How RPA helps when one software doesn’t talk to the other
CHASING digital transformation has taught businesses that automation is critical in this day and age.
It helps reduce human errors, increase efficiencies, lower costs, and create more room for professionals to focus on what matters most — the customer.
However, automation isn’t an easy thing to achieve, and it’s not because organizations don’t have the skills, talent, resources, or capabilities necessary to pursue automation across its different business units.
The reality is that in most cases, a prerequisite for setting up and configuring automation loops is that all software required to perform the task must be integrated in some way. Meaning to say, they must talk to one another.
Traditional software has been developed in silos, either in-house or by different software vendors who are leaders in their own area of specialty. As a result, organizations find that they’re stuck with great applications that don’t talk to one another and hence cannot be automated.

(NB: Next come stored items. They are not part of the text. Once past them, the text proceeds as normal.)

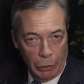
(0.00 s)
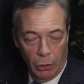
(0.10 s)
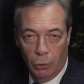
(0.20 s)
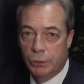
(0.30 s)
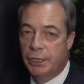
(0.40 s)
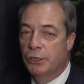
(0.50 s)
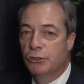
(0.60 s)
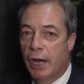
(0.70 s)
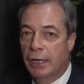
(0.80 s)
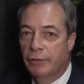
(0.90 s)
Also
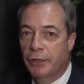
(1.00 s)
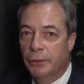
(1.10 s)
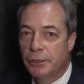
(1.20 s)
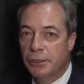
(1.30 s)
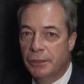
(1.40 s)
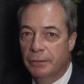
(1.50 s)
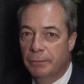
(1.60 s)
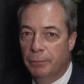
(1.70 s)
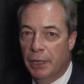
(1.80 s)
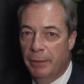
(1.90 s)
struck, of course,
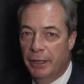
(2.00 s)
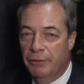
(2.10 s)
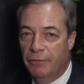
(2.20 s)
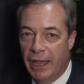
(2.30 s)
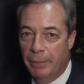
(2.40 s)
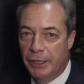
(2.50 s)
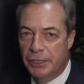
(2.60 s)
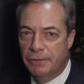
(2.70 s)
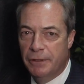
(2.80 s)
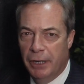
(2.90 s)
Plymouth,
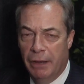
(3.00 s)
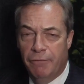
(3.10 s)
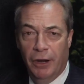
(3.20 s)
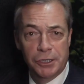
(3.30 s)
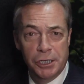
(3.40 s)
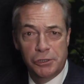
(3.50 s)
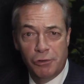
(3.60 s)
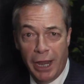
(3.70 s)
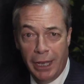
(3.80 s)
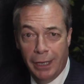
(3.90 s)
famous, Francis
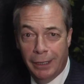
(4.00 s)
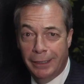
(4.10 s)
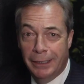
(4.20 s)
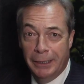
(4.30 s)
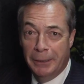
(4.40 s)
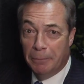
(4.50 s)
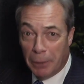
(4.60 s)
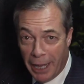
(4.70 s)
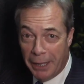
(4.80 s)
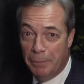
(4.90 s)
Drake
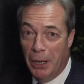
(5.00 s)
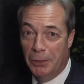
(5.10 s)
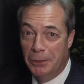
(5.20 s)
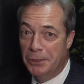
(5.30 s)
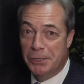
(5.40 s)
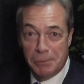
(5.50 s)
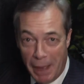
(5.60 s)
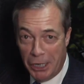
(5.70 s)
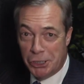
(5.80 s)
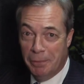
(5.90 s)
playing bowls, the
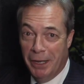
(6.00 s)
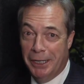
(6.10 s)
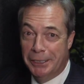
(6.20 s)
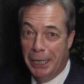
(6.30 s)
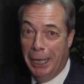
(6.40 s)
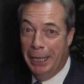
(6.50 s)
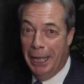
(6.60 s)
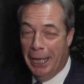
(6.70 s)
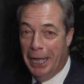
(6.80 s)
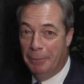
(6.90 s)
Spanish Armada,
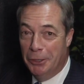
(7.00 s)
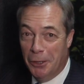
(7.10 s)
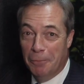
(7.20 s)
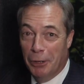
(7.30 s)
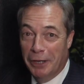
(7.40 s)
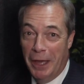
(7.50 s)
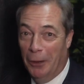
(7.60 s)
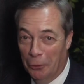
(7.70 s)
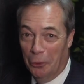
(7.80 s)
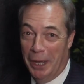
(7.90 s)
but you can bring that
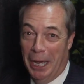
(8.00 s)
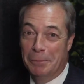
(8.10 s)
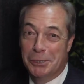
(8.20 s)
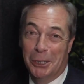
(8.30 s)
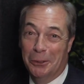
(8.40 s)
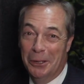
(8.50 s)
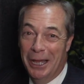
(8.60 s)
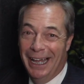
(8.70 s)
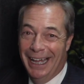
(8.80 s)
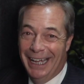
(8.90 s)
all the way up to
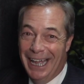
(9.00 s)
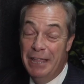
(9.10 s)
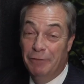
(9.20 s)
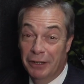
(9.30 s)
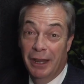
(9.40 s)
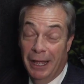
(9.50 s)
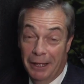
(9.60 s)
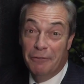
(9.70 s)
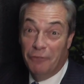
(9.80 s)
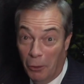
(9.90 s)
even
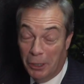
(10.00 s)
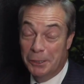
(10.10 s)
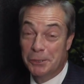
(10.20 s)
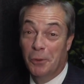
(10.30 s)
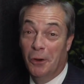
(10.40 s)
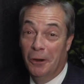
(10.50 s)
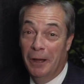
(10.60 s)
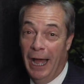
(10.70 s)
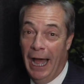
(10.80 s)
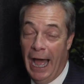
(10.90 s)
the Falklands War,
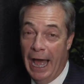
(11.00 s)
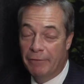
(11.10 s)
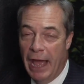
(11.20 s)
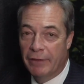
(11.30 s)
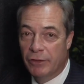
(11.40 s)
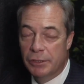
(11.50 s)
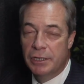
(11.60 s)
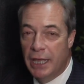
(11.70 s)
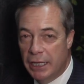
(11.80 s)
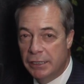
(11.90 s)
and of course
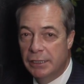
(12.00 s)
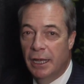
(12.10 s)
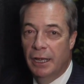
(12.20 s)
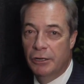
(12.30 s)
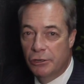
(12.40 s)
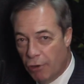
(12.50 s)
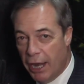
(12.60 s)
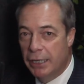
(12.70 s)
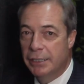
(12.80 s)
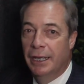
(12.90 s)
this
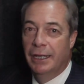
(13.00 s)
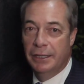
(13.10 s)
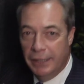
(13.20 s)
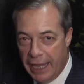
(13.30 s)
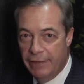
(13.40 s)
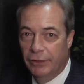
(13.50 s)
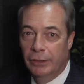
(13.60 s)
great naval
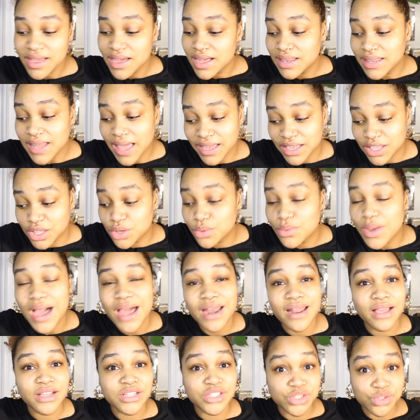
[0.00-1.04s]
Like, you
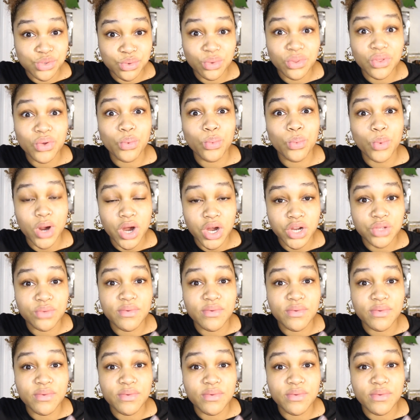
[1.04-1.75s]
gotta do the work,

In the long-run, companies might need to migrate to a product suite that’s more robust or wait for vendors to collaborate in order to develop and offer suitable integrations, at least for products lines that don’t compete with one another.
The immediate solution, however, is RPA, short for robotic process automation.
Think of it as a macro that you record on a spreadsheet to perform a series of tasks in the way that you would normally perform them, all done quickly and sequentially.
RPA is the magic tool that bridges the gap between two or more pieces of software that aren’t integrated, have no way of talking to one another, and cannot be linked up in any way.
It’s the perfect tool for organizations with legacy infrastructure to make the leap to new-age products and services for front-end applications without disrupting reliable core business services.
According to a recent note by KPMG, organizations that ignore RPA face a daunting task when it comes to building business automation solutions, often stalling their entire digital transformation as a result.
The think tank evaluated a large insurer’s recent use of RPA to integrate legacy systems and found that consolidating front and back office teams into a single customer service team resulted in 9x acceleration of service processes and a 40 percent reduction in service cost.
The insurer achieved all that without the headaches of building integration points into the legacy systems and managing disparate mainframes and database systems — all because it was willing to give RPA a shot.
To be honest, what one large insurer achieved can be achieved by any organization willing to experiment with RPA. However, it’s probably important to mention that for any business relying on RPA as a way to integrate different pieces of software, governance must be top of mind.
Governance is key to most RPA projects that support digital transformation because the system is designed to carry out a job in the way that it has been taught. It follows the set of tasks as they have been programmed — but that doesn’t take into account two important things — efficiency overhauls and marginal breakdowns.
When an RPA system is being implemented, it might be taught to do something based on a benchmark set by a model employee. This might be good for the short run but doesn’t guarantee that the way that the job is being done is the most efficient.
That’s what governance is for. In the RPA governance function, organizations use data to understand the job that is being performed, lags in the different legs and series of the tasks being performed, and the overall efficiency.
This is where the team can exercise their creativity to find better ways to do the task and get more out of the RPA solution.
The other function that an effective RPA governance tool performs is providing real-time intelligence on RPA solutions that fail to execute and deliver an expected result.
Obviously, this is incredibly important for businesses that built on the results that RPA tools generate by joining disparate systems together — and it seems entirely logical when you think about it.
Despite that, organizations tend to forget about it when actually scaling up their RPA solutions enterprise-wide to support bigger digital transformation projects. Neglecting RPA governance, however, is not an option.
Businesses, irrespective of size, that are looking to get started with workflow automation but struggling to piece together different pieces of software must definitely think about RPA.
However, to get the most out of their RPA bots, organizations must not neglect building in some sort of RPA governance practices before they scale up and build other digital transformation capabilities on top of the output that the solution produces.